# To do
Where a picture appears, leave it out, and print the rest of the records as they are.

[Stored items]

==================================================

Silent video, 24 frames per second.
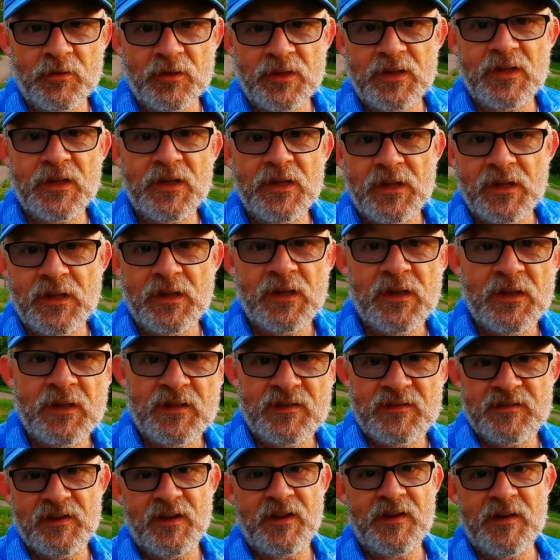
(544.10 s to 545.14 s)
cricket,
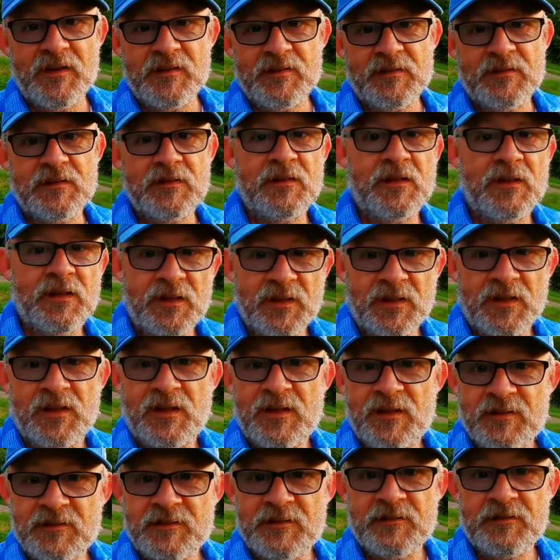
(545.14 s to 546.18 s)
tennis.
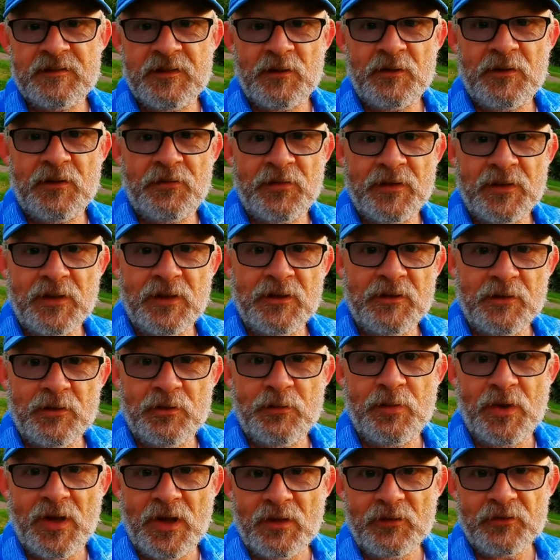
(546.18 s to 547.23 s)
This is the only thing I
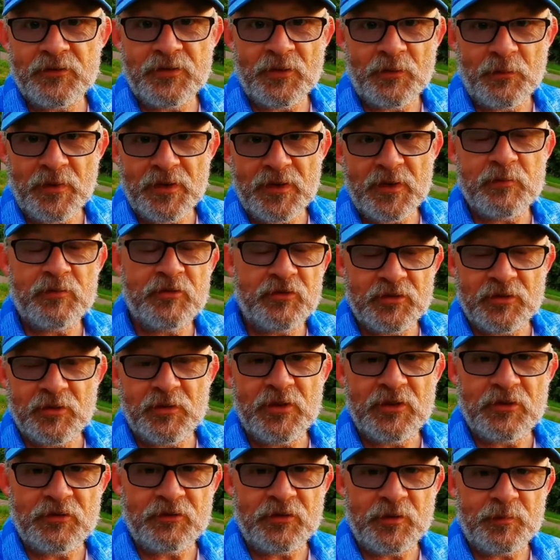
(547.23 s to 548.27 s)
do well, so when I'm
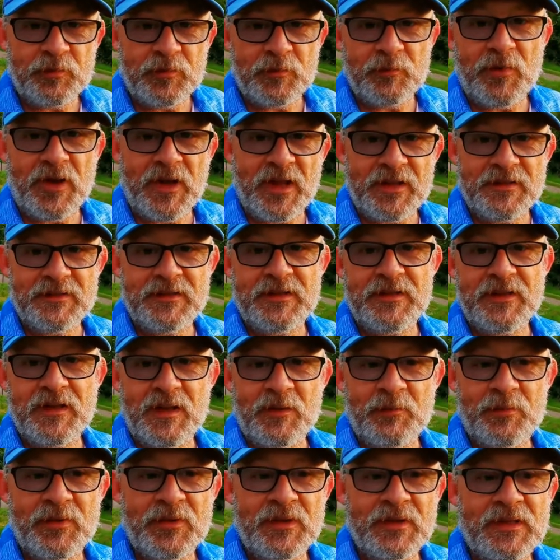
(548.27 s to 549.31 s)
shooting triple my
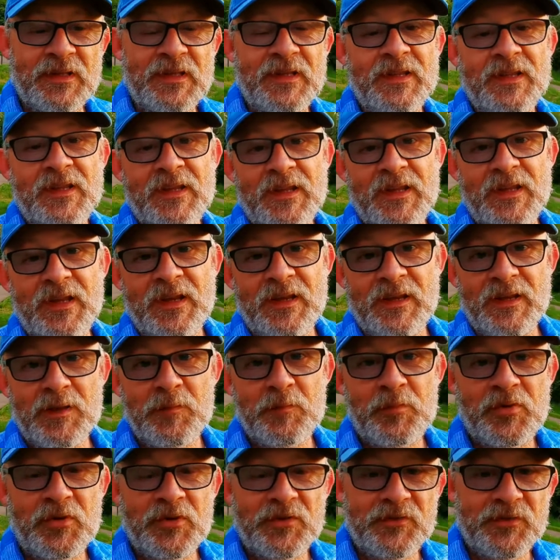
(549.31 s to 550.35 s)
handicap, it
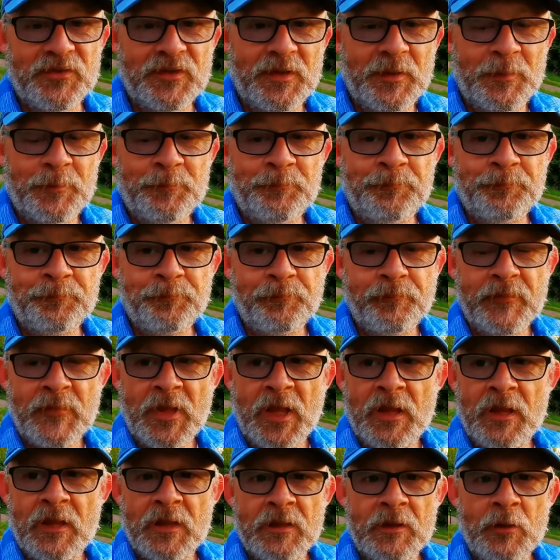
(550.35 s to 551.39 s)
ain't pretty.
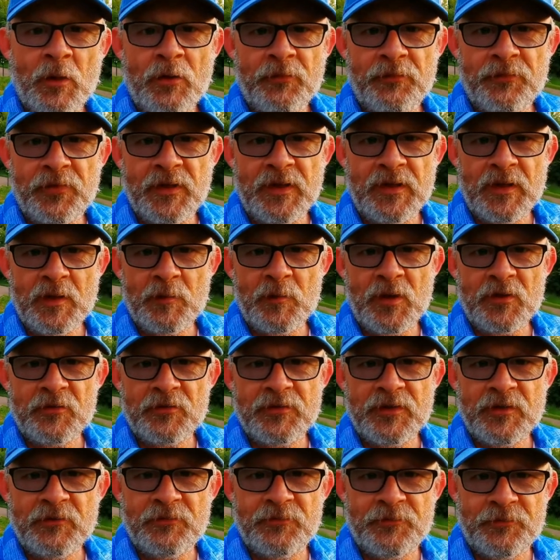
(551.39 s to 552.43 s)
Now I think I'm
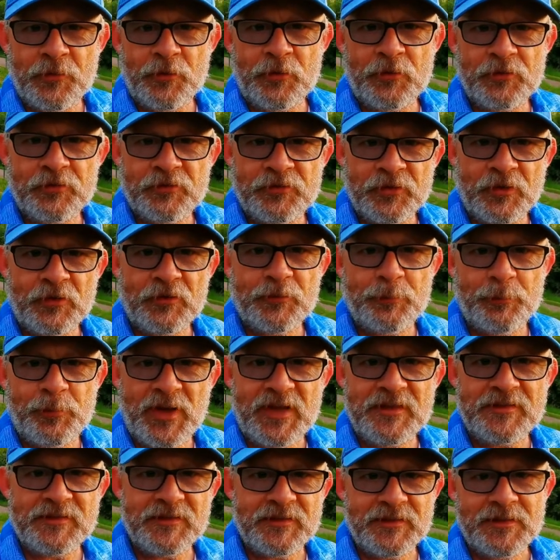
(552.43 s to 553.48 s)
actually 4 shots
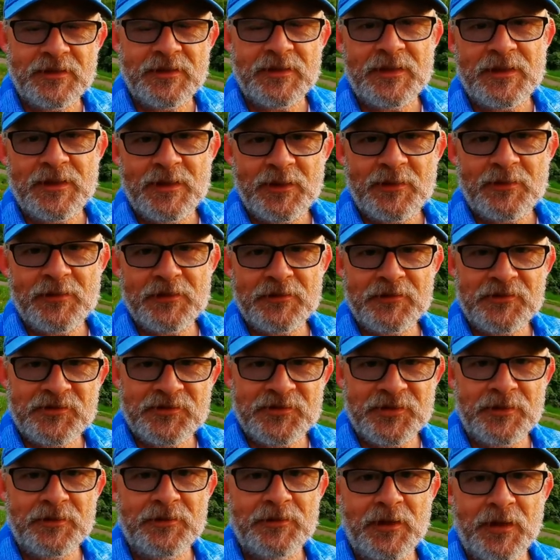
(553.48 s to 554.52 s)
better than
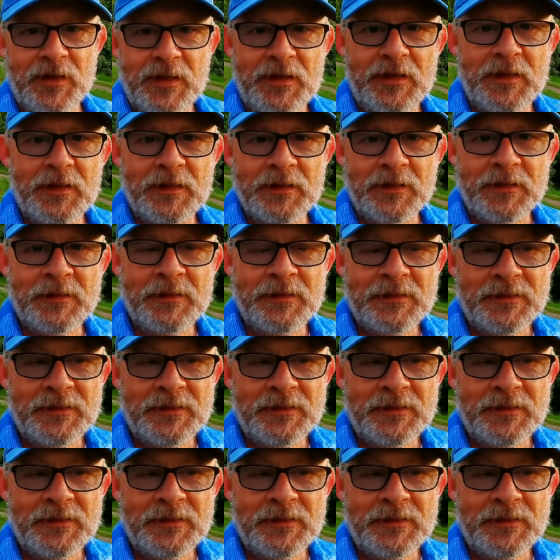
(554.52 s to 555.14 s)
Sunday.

==================================================

# Answer
Silent video, 24 frames per second.
(544.10 s to 545.14 s)
cricket,
(545.14 s to 546.18 s)
tennis.
(546.18 s to 547.23 s)
This is the only thing I
(547.23 s to 548.27 s)
do well, so when I'm
(548.27 s to 549.31 s)
shooting triple my
(549.31 s to 550.35 s)
handicap, it
(550.35 s to 551.39 s)
ain't pretty.
(551.39 s to 552.43 s)
Now I think I'm
(552.43 s to 553.48 s)
actually 4 shots
(553.48 s to 554.52 s)
better than
(554.52 s to 555.14 s)
Sunday.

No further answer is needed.